I have then made a little research about the Divine Mercy Sunday and I am glad I did because today is also a special and blessed day for all the Catholics in the world. Popes John XXIII and John Paul II will be canonized today. The canonization of the two former Popes will be presided by Pope Francis during a Mass at the St. Peter’s Square. Huge crowd has poured in Rome as this is yet another global media event to look forward to.
Everything that follows herewith are the information I got from Wiki:
Divine Mercy Sunday is originally based on the Catholic devotion to the Divine Mercy that Saint Faustina Kowalska reported as part of her encounter with Jesus, and is associated with special promises from Jesus and indulgences issued by the Church.
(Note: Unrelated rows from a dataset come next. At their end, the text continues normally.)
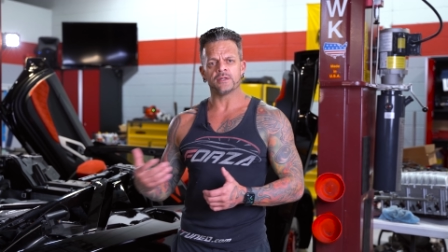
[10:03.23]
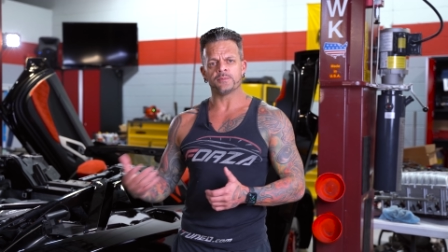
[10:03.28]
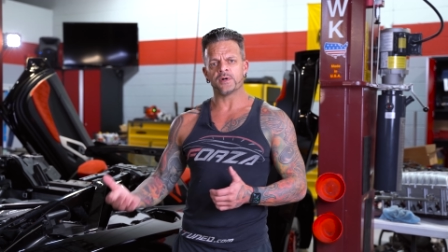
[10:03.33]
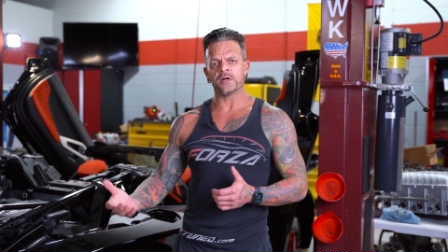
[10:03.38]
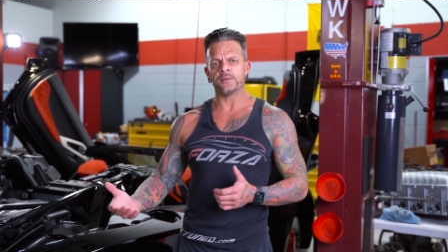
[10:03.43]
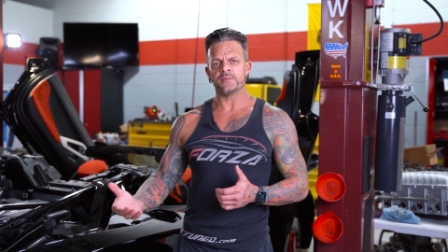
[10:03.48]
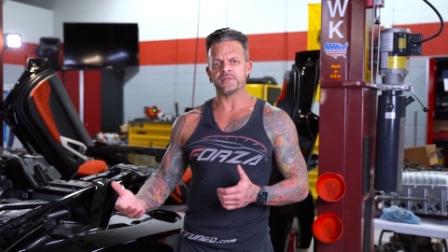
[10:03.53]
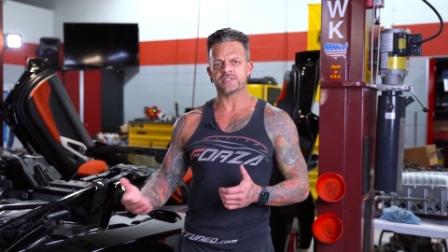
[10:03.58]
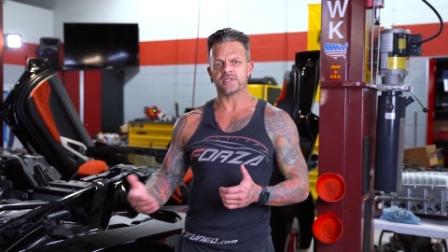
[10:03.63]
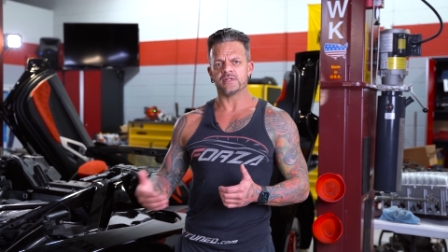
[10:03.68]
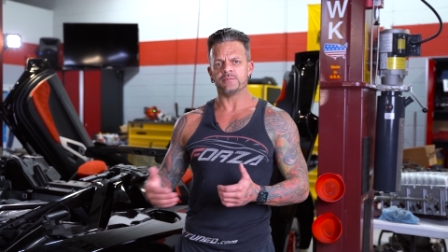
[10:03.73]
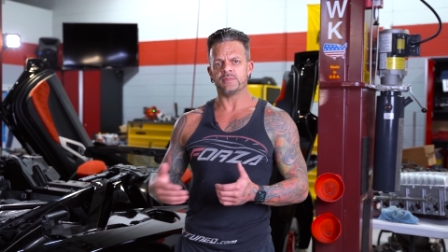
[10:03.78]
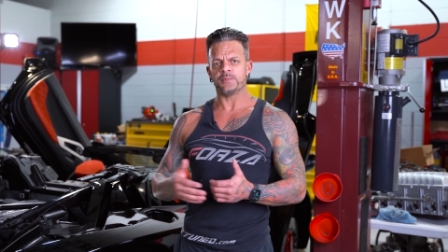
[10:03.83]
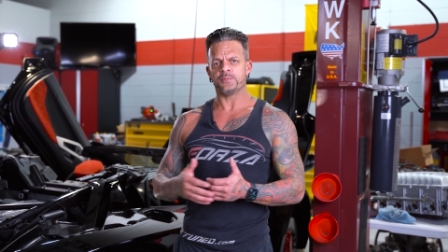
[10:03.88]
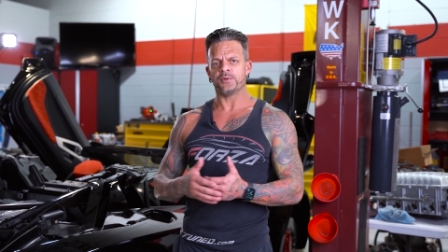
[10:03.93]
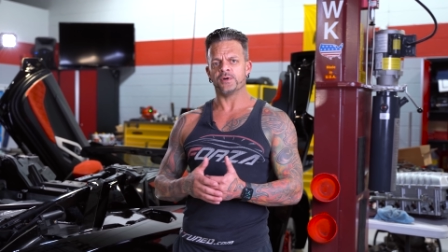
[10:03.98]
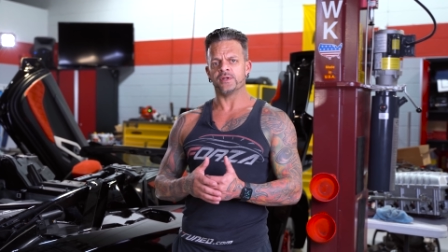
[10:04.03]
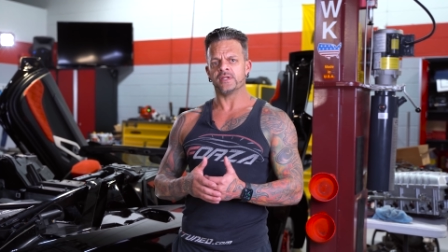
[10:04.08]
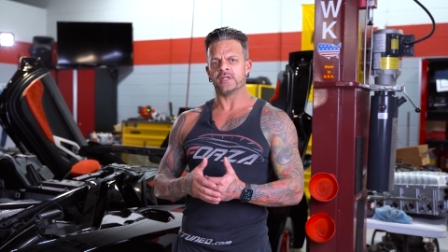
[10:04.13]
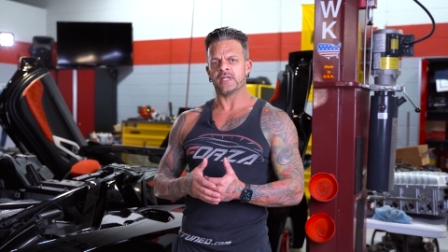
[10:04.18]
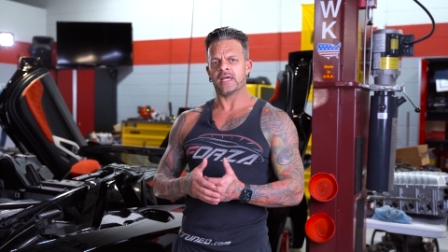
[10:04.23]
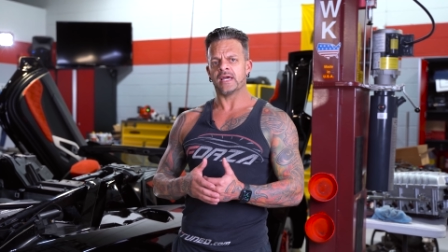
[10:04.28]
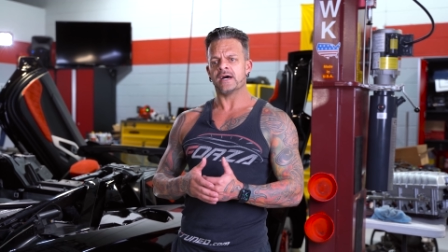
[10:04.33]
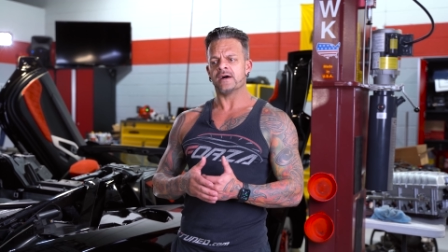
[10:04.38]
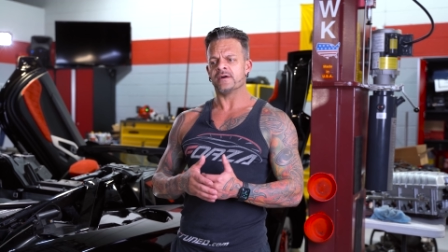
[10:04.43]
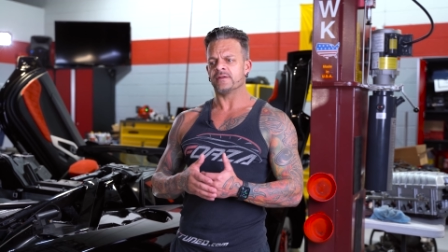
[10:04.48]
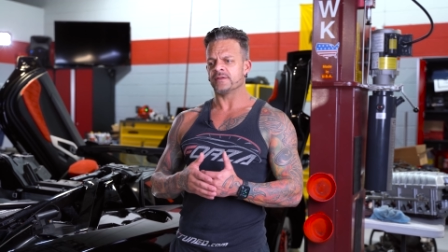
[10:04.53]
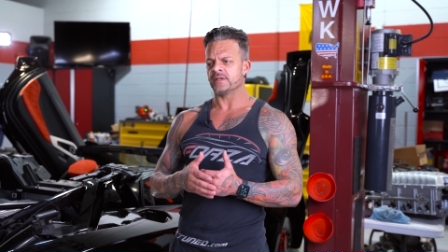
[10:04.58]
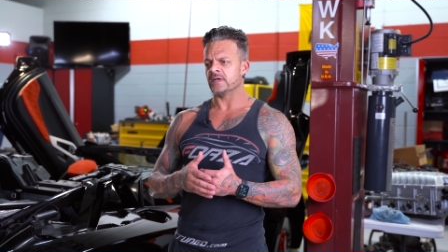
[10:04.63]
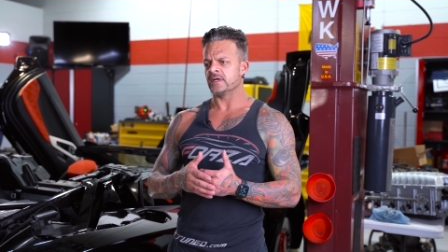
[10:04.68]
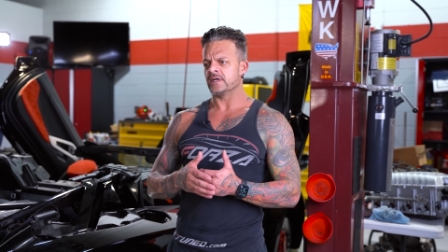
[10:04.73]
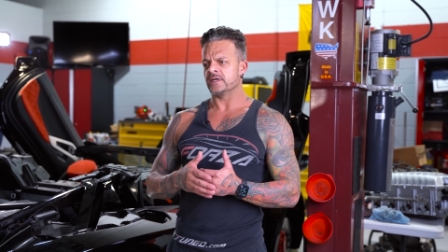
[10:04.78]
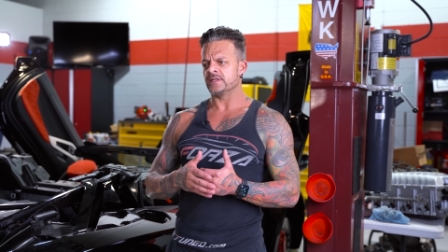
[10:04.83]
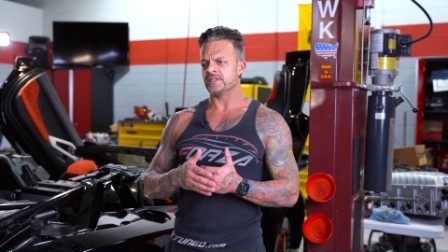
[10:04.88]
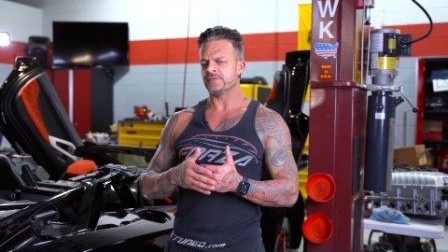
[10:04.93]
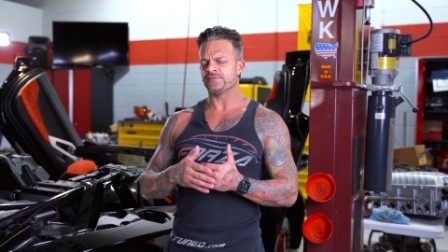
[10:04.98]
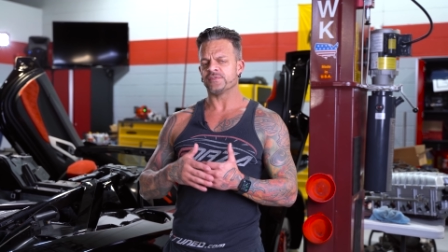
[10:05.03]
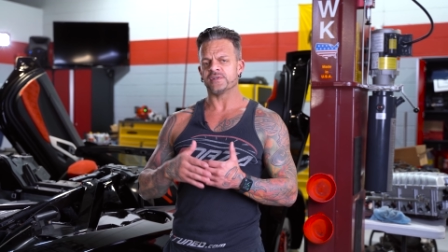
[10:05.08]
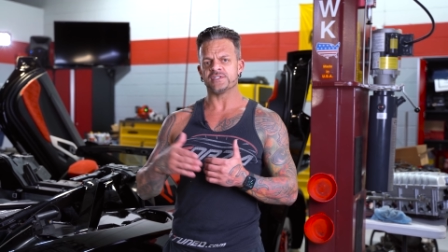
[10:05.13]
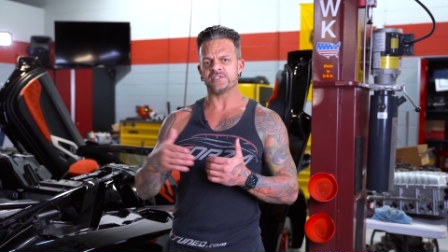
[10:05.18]
department is going to be putting out uh,
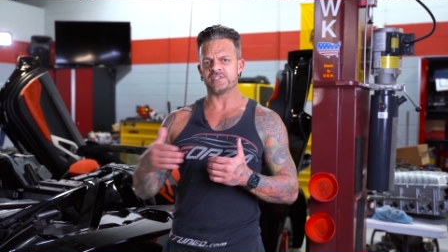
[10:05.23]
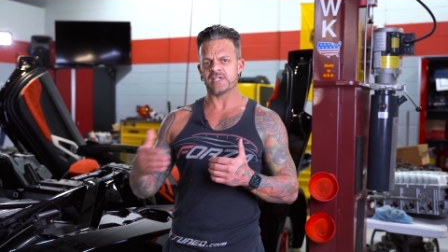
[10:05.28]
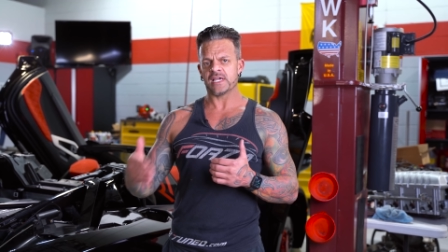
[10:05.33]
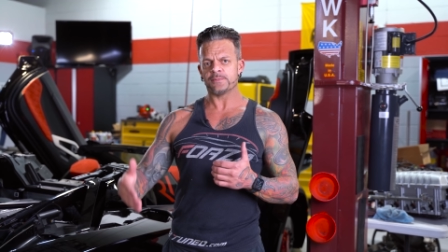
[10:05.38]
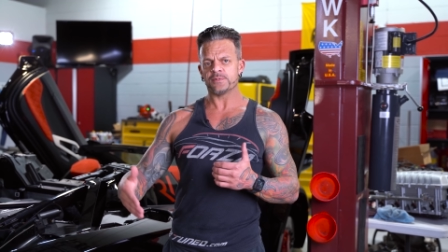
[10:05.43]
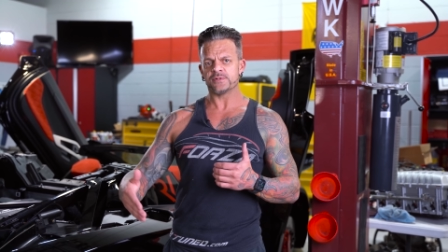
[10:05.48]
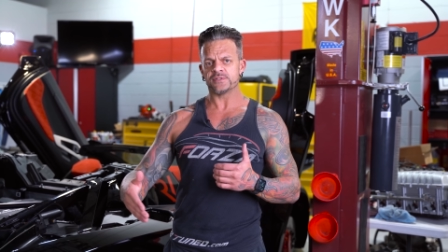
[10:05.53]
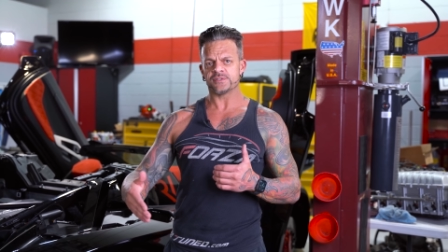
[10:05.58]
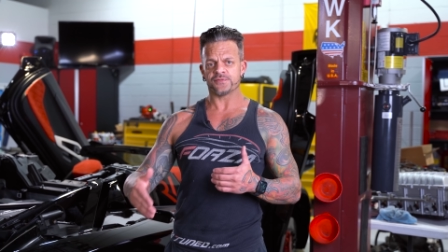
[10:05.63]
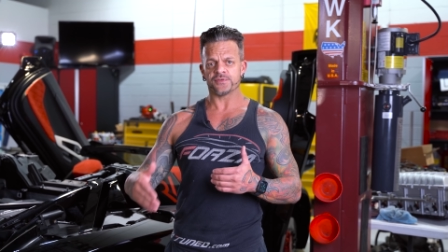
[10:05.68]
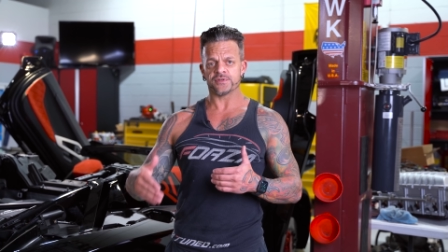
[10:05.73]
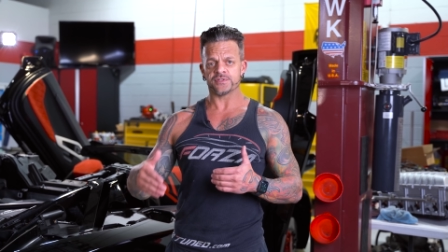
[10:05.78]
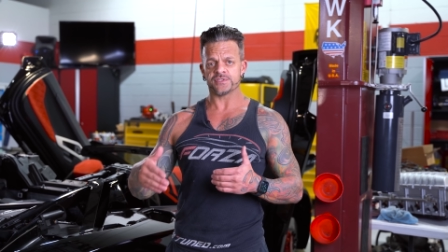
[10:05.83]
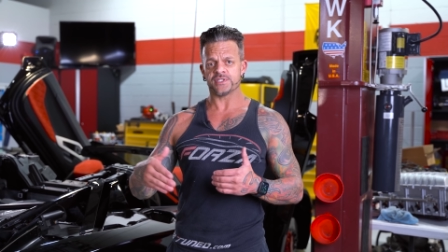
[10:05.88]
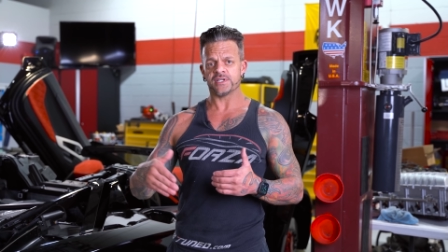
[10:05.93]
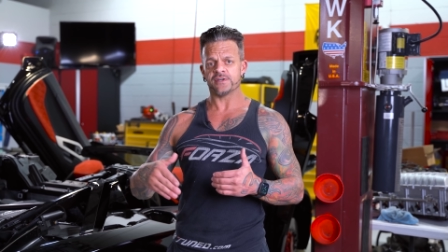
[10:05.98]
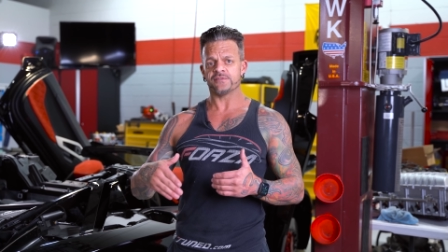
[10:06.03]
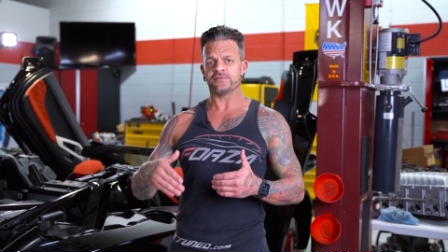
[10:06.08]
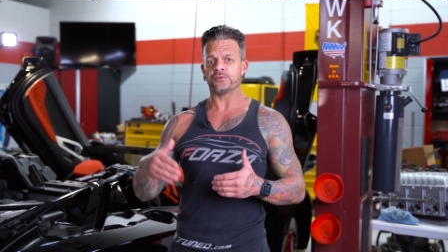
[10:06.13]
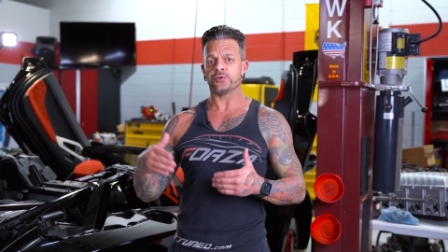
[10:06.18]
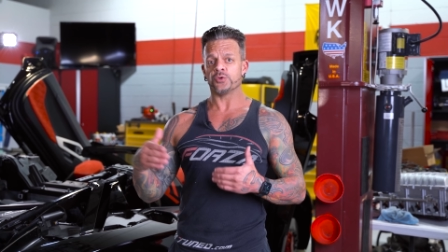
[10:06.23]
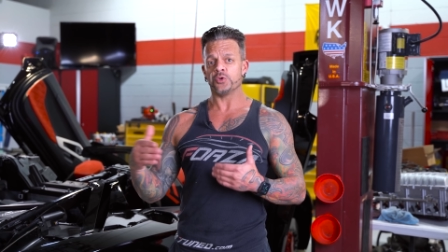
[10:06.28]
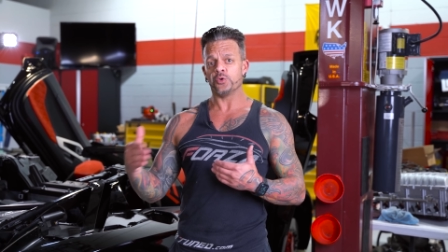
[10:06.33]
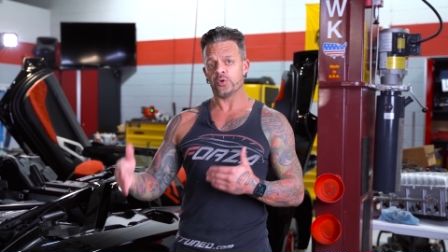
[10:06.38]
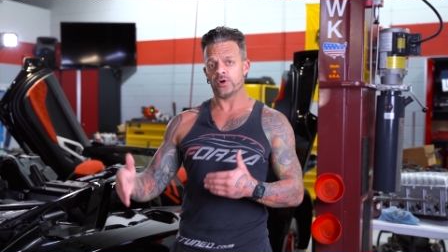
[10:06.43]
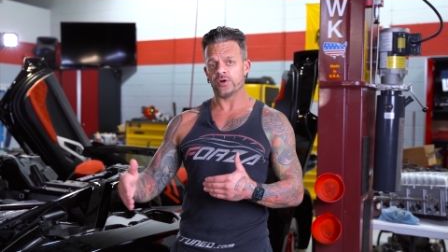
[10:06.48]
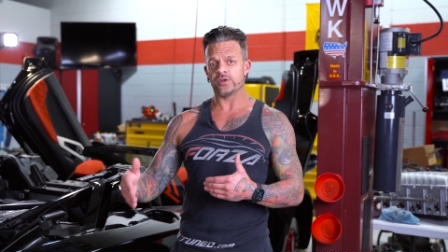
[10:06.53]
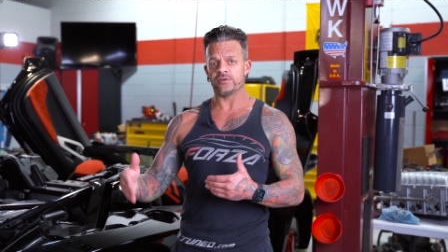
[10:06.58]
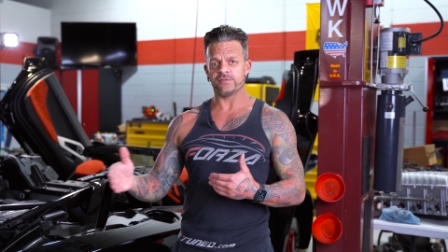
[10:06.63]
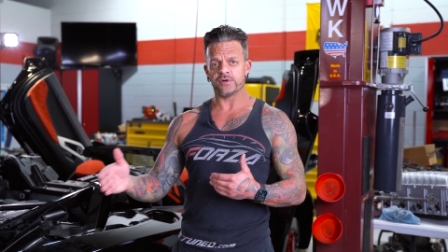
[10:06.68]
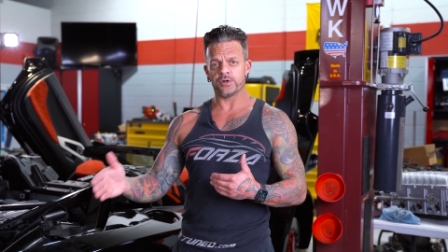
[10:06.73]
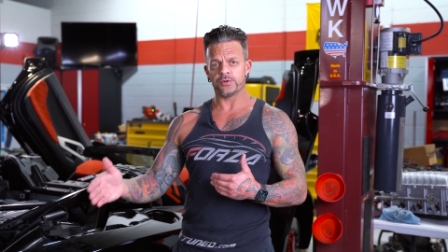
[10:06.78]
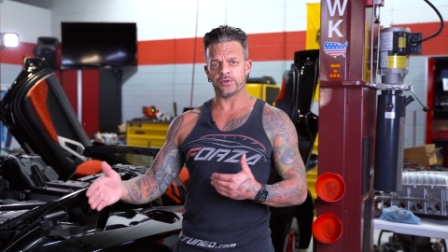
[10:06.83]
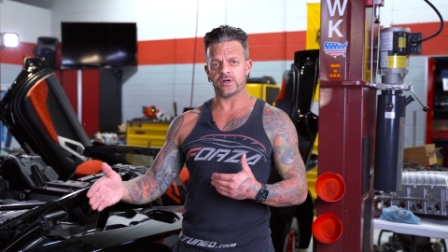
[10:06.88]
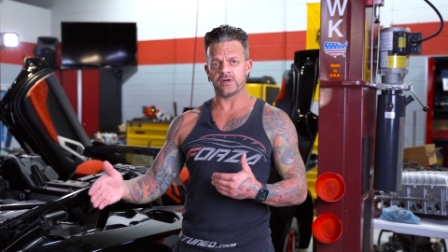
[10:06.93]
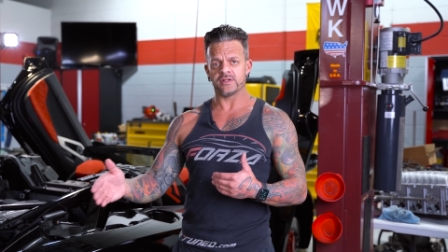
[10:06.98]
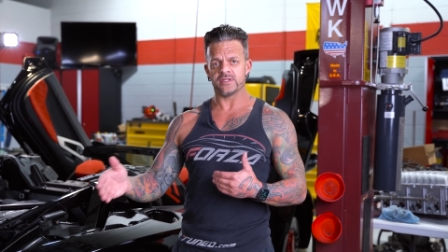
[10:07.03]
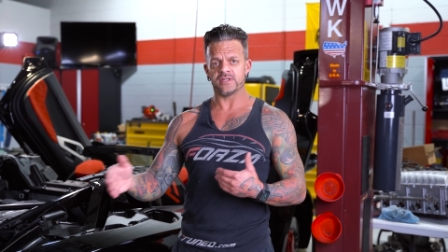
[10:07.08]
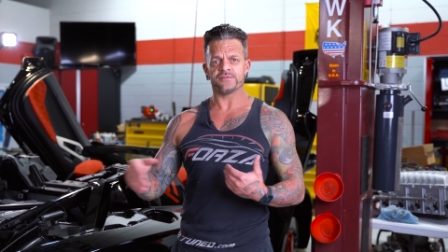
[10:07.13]
different samples for stuff for you all to vote on,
Faustina Kowalska, a Polish nun reported visions and visitations from Jesus and conversations with Him. He asked her to paint the vision of his Merciful Divinity being poured from his sacred heart and specifically asked for a feast of Divine Mercy to be established on the first Sunday after Easter so mankind would take refuge in Him:
“I want the image solemnly blessed on the first Sunday after Easter, and I want it to be venerated publicly so that every soul may know about it.” (Jesus’ words, Diary 341)
“Yes, the first Sunday after Easter is the Feast of Mercy, but there must also be deeds of mercy, which are to arise out of love for Me. You are to show mercy to our neighbors always and everywhere. You must not shrink from this or try to absolve yourself from it.” (Diary 742)
The devotion was actively promoted by Pope John Paul II who, On 30 April 2000, canonized Faustina Kowalska, and officially designated the Sunday after Easter as the Sunday of the Divine Mercy in the General Roman Calendar.
A year after establishing Divine Mercy Sunday, on April 22, 2001 Pope John Paul II re-emphasized its message in the resurrection context of Easter:
Jesus said to Sr Faustina one day: “Humanity will never find peace until it turns with trust to Divine Mercy”. Divine Mercy! This is the Easter gift that the Church receives from the risen Christ and offers to humanity.
The devotion to Divine Mercy Sunday grew rapidly after its designation by Pope John Paul II and is now widely celebrated by Catholics.